• **Exercise description**
Could you copy every entry exactly, dropping the pictures?

Stored items
■ ■ ■ ■ ■ ■ ■

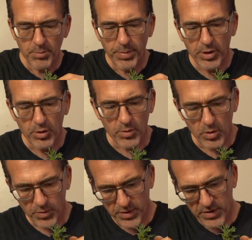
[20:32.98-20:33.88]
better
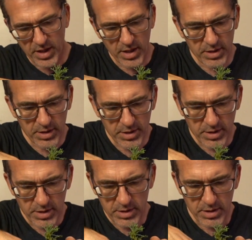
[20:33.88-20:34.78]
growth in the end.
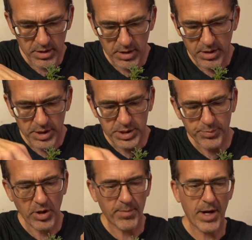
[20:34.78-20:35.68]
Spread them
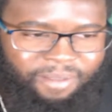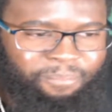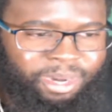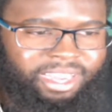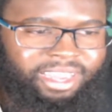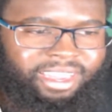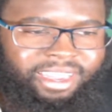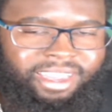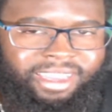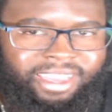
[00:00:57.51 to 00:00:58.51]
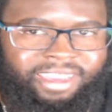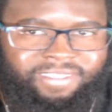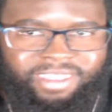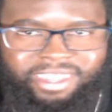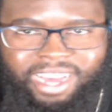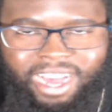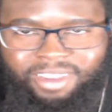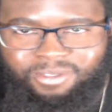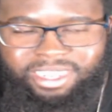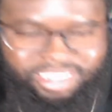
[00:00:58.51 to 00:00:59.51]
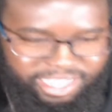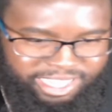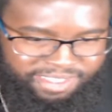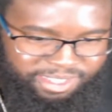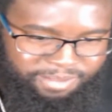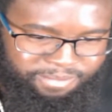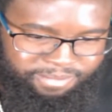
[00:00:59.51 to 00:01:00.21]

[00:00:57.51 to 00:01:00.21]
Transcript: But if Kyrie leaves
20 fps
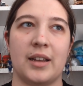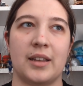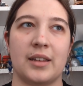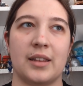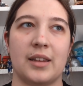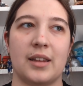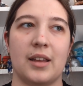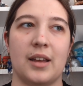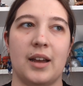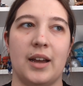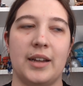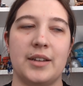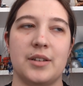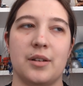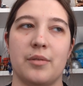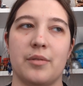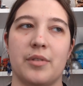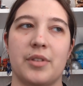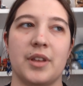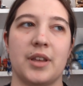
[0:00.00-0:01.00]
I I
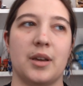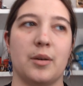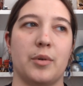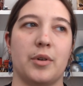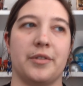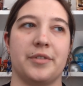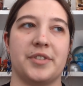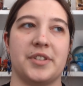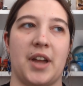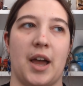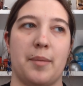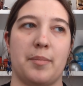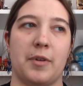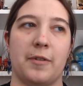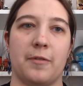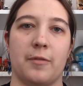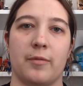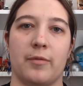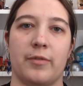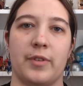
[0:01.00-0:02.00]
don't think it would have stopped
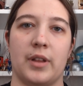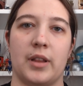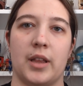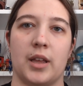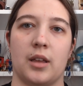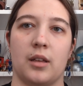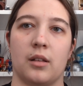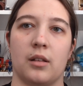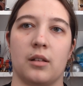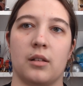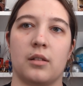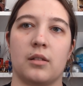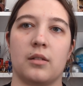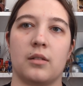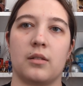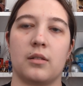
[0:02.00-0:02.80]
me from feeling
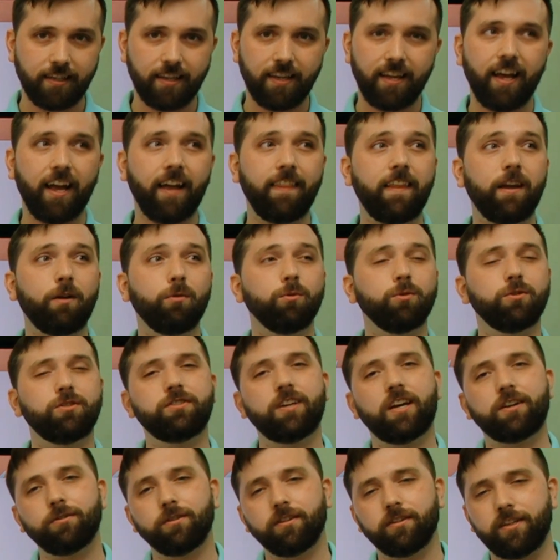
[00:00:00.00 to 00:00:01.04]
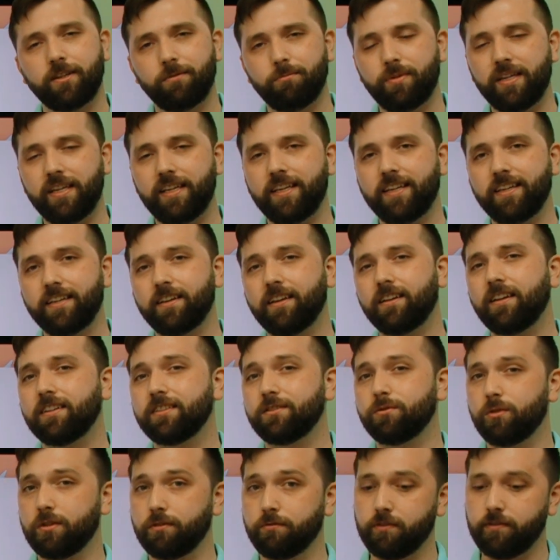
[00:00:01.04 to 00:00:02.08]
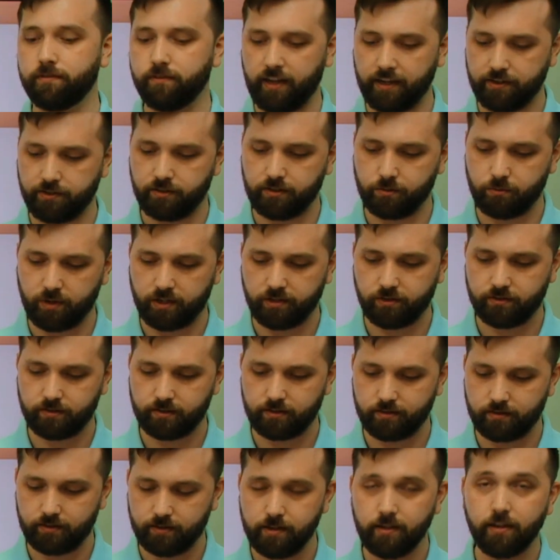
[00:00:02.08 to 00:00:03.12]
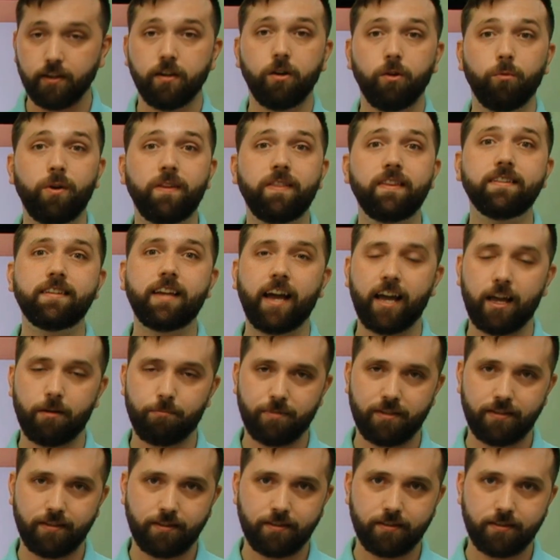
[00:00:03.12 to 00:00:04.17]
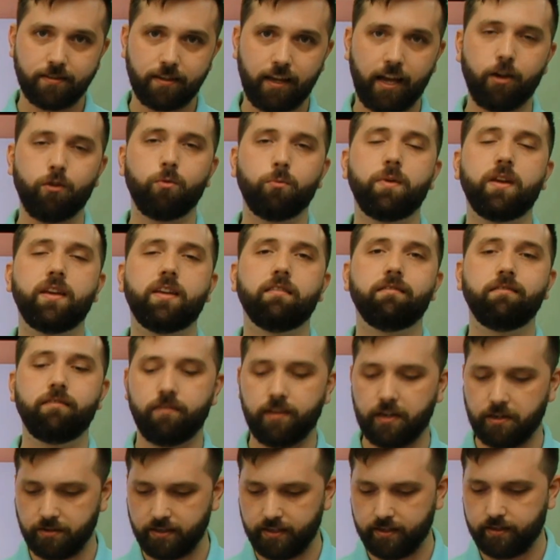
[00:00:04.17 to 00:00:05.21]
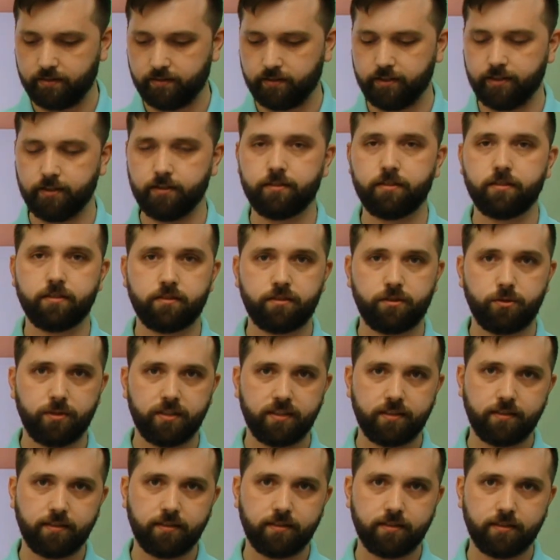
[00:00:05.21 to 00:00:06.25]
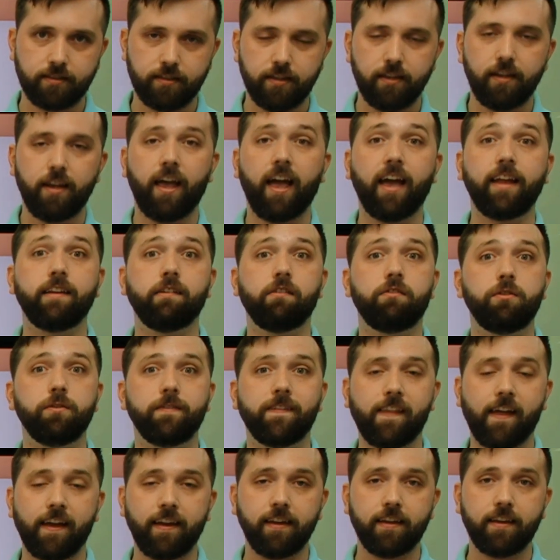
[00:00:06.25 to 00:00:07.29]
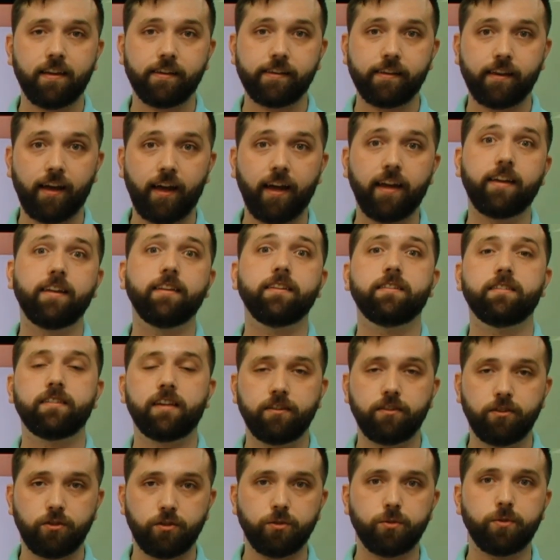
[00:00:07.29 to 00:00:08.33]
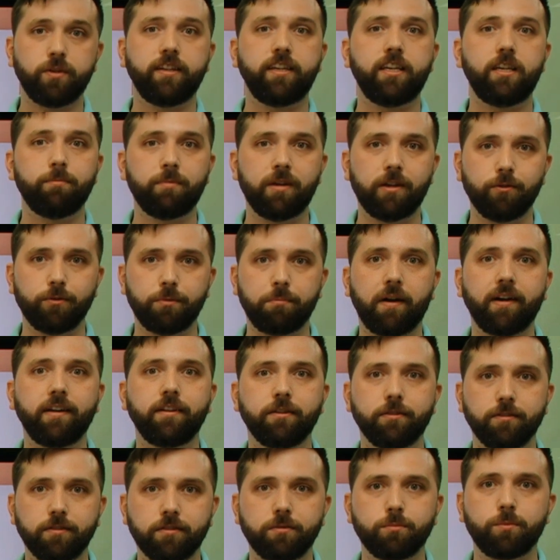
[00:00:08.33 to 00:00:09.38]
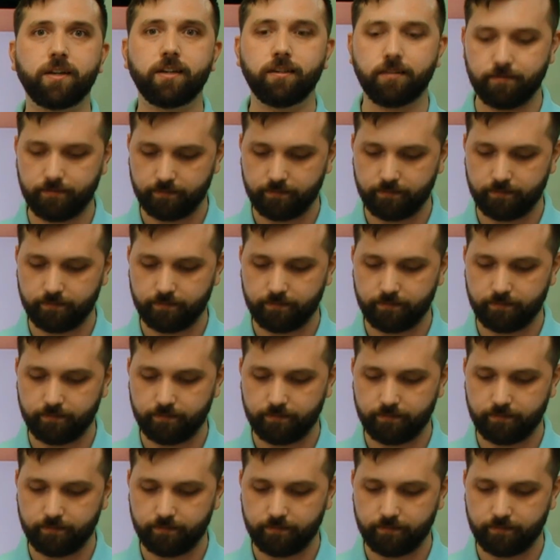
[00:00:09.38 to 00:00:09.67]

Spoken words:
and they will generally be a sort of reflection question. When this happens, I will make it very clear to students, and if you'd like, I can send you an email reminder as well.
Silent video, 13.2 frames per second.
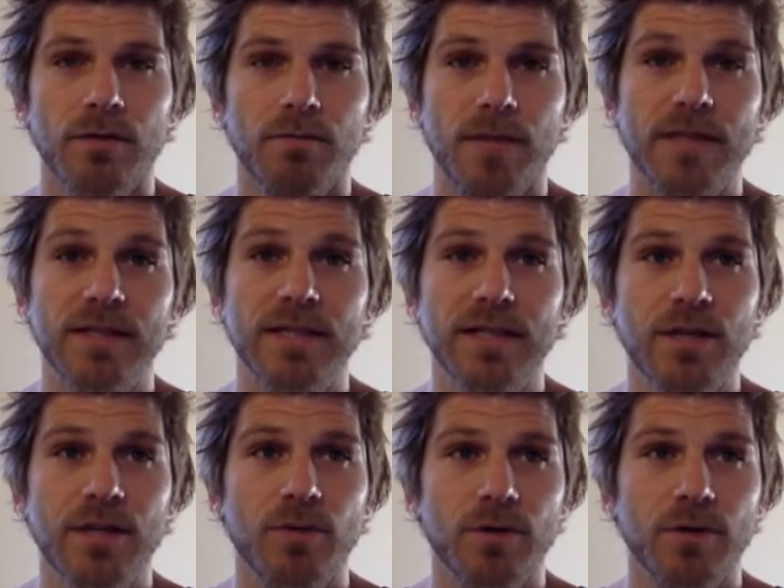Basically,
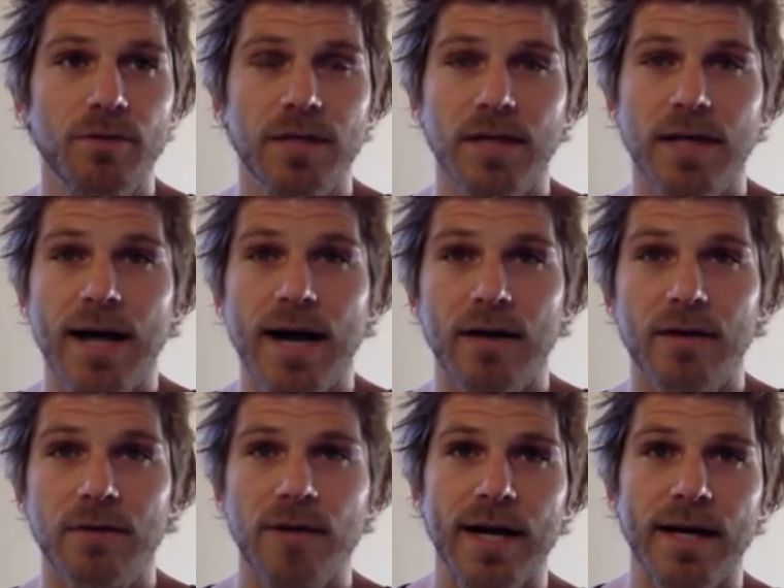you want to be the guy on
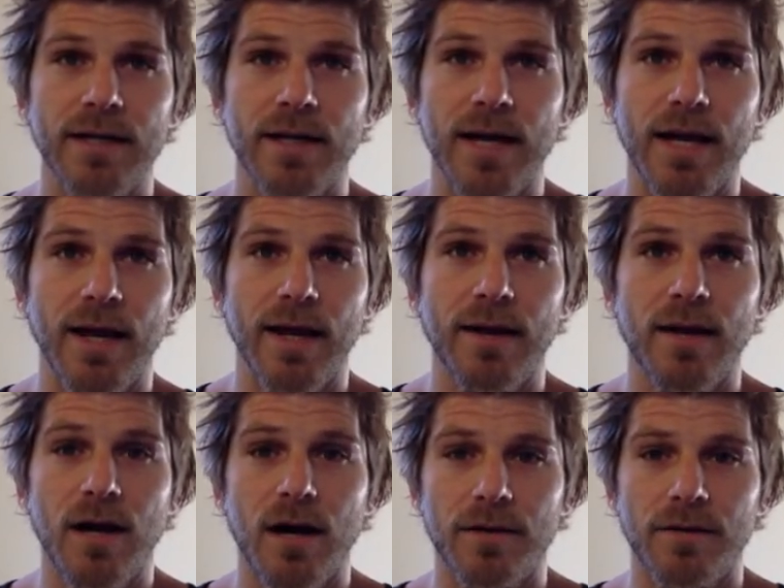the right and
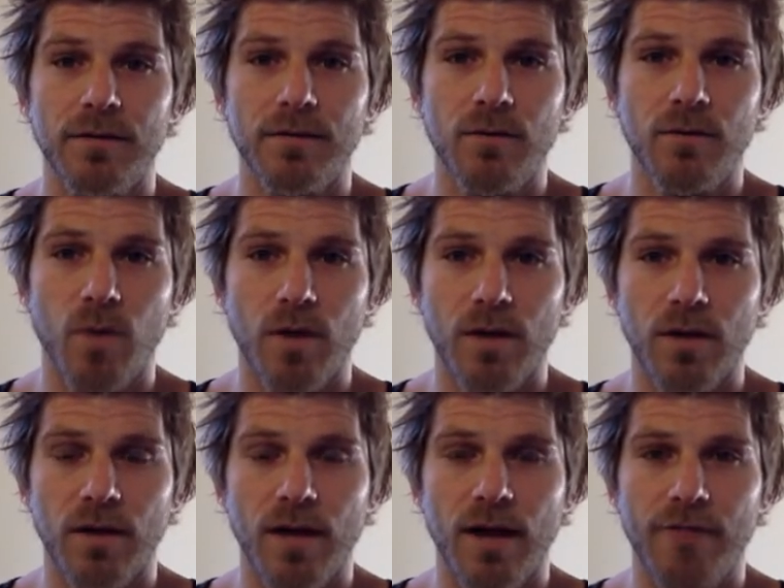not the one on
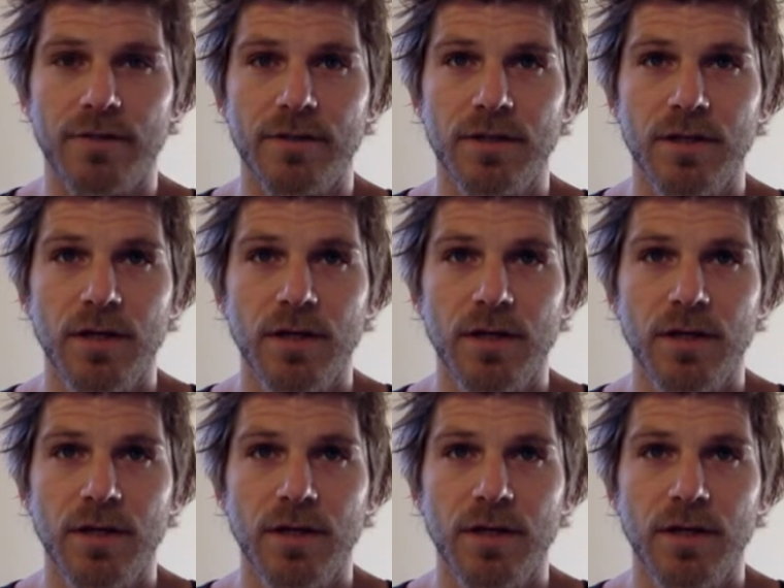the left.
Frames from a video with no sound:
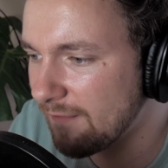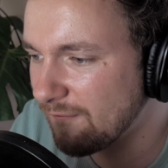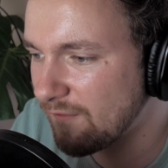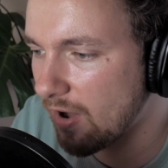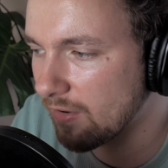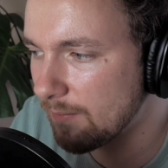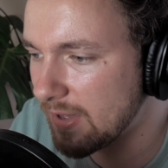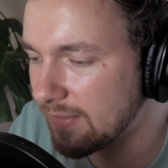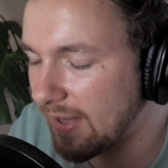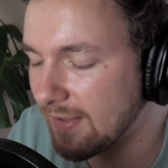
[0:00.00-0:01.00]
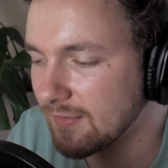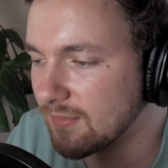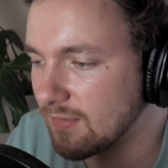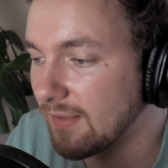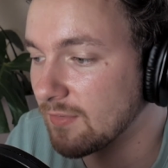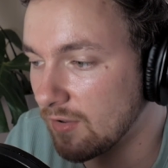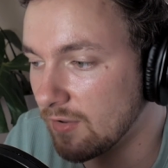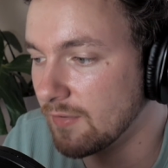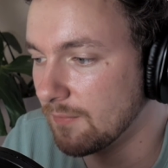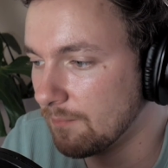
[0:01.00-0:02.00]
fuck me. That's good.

■ ■ ■ ■ ■ ■ ■

• **Final answer**
[20:32.98-20:33.88]
better
[20:33.88-20:34.78]
growth in the end.
[20:34.78-20:35.68]
Spread them
[00:00:57.51 to 00:00:58.51]
[00:00:58.51 to 00:00:59.51]
[00:00:59.51 to 00:01:00.21]

[00:00:57.51 to 00:01:00.21]
Transcript: But if Kyrie leaves
20 fps
[0:00.00-0:01.00]
I I
[0:01.00-0:02.00]
don't think it would have stopped
[0:02.00-0:02.80]
me from feeling
[00:00:00.00 to 00:00:01.04]
[00:00:01.04 to 00:00:02.08]
[00:00:02.08 to 00:00:03.12]
[00:00:03.12 to 00:00:04.17]
[00:00:04.17 to 00:00:05.21]
[00:00:05.21 to 00:00:06.25]
[00:00:06.25 to 00:00:07.29]
[00:00:07.29 to 00:00:08.33]
[00:00:08.33 to 00:00:09.38]
[00:00:09.38 to 00:00:09.67]

Spoken words:
and they will generally be a sort of reflection question. When this happens, I will make it very clear to students, and if you'd like, I can send you an email reminder as well.
Silent video, 13.2 frames per second.
Basically,
you want to be the guy on
the right and
not the one on
the left.
Frames from a video with no sound:
[0:00.00-0:01.00]
[0:01.00-0:02.00]
fuck me. That's good.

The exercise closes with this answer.